Send a GraphQL query to your API and get exactly what you need, nothing more and nothing less. GraphQL queries always return predictable results. Apps using GraphQL are fast and stable because they control the data they get, not the server.
4. gRPC
gRPC Remote Procedure Call (gRPC) is an open-source, contract-based, cross-platform communication protocol that simplifies and manages interservice communication by exposing a set of functions to external clients.
Built on top of HTTP/2, gRPC leverages features such as bidirectional streaming and built-in Transport Layer Security (TLS). gRPC enables more efficient communication through serialized binary payloads. It uses protocol buffers by default as its mechanism for structured data serialization, similar to REST’s use of JSON.

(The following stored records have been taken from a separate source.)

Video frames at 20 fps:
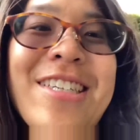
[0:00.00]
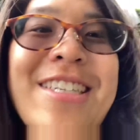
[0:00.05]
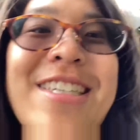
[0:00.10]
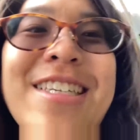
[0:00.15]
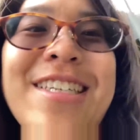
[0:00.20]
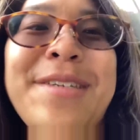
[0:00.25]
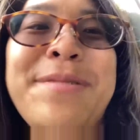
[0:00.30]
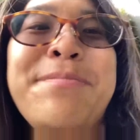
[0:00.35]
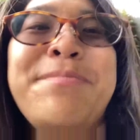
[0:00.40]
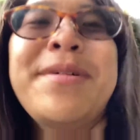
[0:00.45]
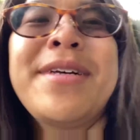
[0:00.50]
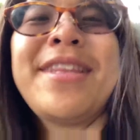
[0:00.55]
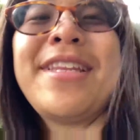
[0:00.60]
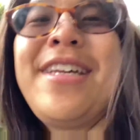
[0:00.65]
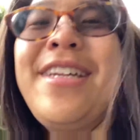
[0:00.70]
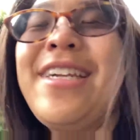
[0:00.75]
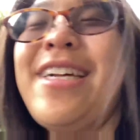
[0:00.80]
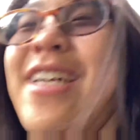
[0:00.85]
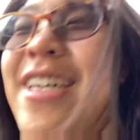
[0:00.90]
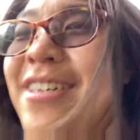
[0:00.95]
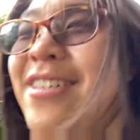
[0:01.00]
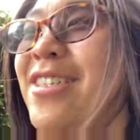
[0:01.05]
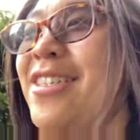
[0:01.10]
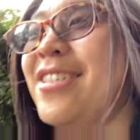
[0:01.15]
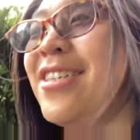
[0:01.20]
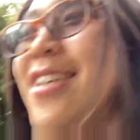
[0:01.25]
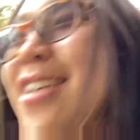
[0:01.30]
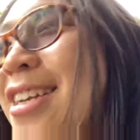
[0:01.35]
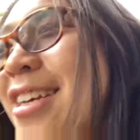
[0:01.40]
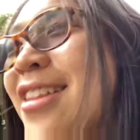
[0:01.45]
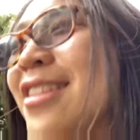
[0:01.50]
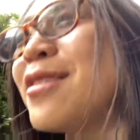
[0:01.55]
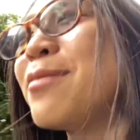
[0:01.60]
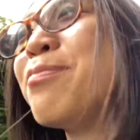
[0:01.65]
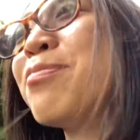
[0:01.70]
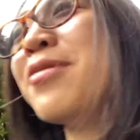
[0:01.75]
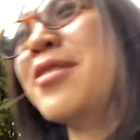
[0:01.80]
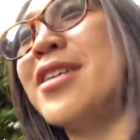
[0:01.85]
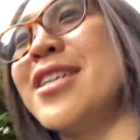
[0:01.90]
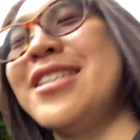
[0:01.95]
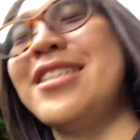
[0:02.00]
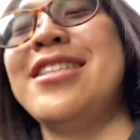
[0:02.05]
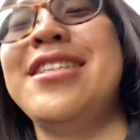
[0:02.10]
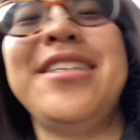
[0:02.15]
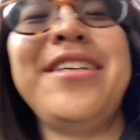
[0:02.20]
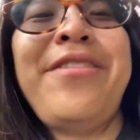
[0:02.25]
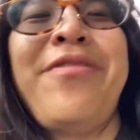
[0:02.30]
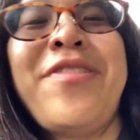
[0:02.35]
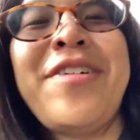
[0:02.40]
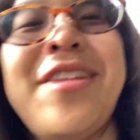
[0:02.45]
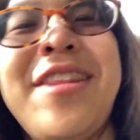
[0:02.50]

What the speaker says: it, but like, how do you get the pretty stuff on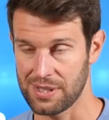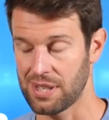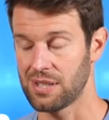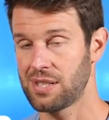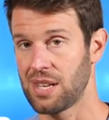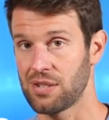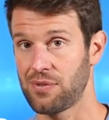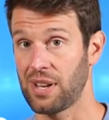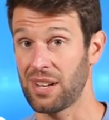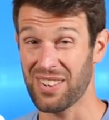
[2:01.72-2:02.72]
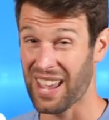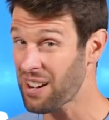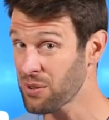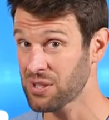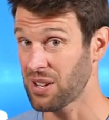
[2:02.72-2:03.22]
this stitch feeling. You
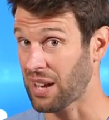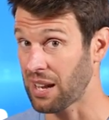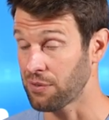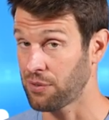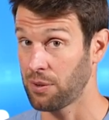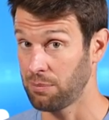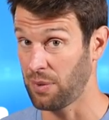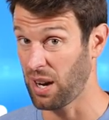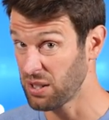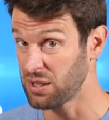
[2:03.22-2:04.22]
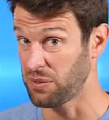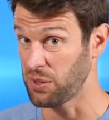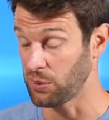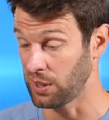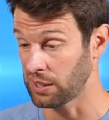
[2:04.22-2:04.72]
can also get it from
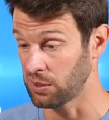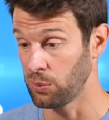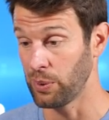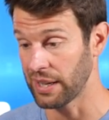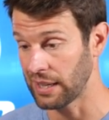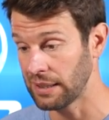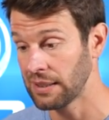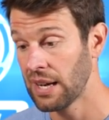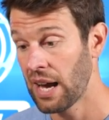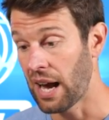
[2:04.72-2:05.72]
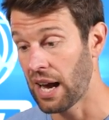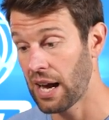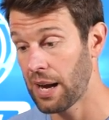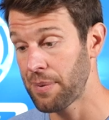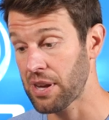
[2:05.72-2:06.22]
underfueling, weirdly.
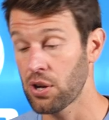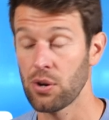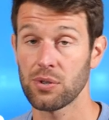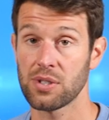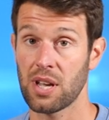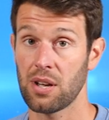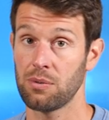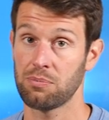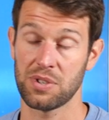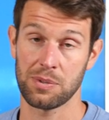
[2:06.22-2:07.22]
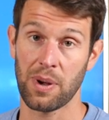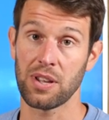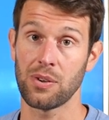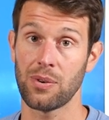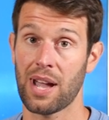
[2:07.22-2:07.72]
It could also,
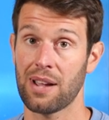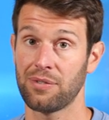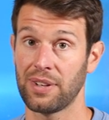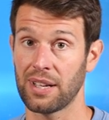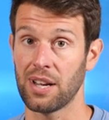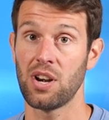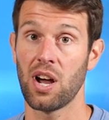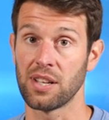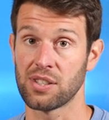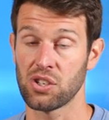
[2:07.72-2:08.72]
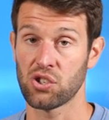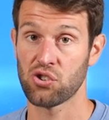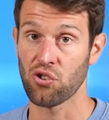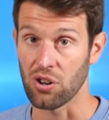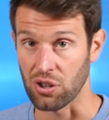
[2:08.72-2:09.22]
despite you having a nice
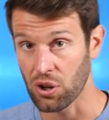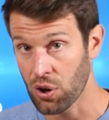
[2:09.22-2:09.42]
strong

gRPC is widely used for communication between internal microservices majorly due to its high performance and its polyglot (compatible on several languages) nature.
5. WebSocket
The WebSocket protocol, provides a way to exchange data between browser and server via a persistent connection. WebSocket allows us to create “real-time” applications which are faster and require less overhead than traditional API protocols. WebSocket is especially great for services that require continuous data exchange, e.g. online games, real-time trading systems and so on. Some example use-cases:
A real-time web application
Gaming Application
Creating a chat application
6. Webhook
A webhook is an HTTP-based callback function that allows lightweight, event-driven communication between two APIs.
Some advantages of Webhooks:
Eliminate the need for polling. This saves resources for the client application.
Are quick to set up. If an app supports webhooks, they are easy to set up through the server app’s user interface. This is where the client enters their app’s webhook URL and sets some basic parameters, like which event they are interested in.
Automate data transfer. The payload is sent as soon as the specified event happens on the server app. This exchange is initiated by the event, so it happens as quickly as the data can be transferred from server to client—as real-time as any data transfer can be.
Are good for lightweight, specific payloads. Webhooks rely on the server to determine the amount of data it sends, leaving it to the client to interpret the payload and use it in a productive way. Since the client does not control the exact timing or size of the data transfer, webhooks deal with small amounts of information between 2 endpoints, often in the form of a notification.